Segment Open
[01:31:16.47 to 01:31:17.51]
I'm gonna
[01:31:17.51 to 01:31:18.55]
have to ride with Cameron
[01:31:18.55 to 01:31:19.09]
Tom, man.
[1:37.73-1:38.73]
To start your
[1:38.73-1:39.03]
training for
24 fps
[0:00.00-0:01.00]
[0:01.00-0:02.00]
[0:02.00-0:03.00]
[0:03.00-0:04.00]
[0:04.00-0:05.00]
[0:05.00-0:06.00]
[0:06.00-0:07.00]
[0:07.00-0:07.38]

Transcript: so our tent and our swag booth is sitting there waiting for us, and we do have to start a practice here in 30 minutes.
Segment Closed
[What to work on]
Write the records out once more, word for word.

[Answer to this exercise]
[01:31:16.47 to 01:31:17.51]
I'm gonna
[01:31:17.51 to 01:31:18.55]
have to ride with Cameron
[01:31:18.55 to 01:31:19.09]
Tom, man.
[1:37.73-1:38.73]
To start your
[1:38.73-1:39.03]
training for
24 fps
[0:00.00-0:01.00]
[0:01.00-0:02.00]
[0:02.00-0:03.00]
[0:03.00-0:04.00]
[0:04.00-0:05.00]
[0:05.00-0:06.00]
[0:06.00-0:07.00]
[0:07.00-0:07.38]

Transcript: so our tent and our swag booth is sitting there waiting for us, and we do have to start a practice here in 30 minutes.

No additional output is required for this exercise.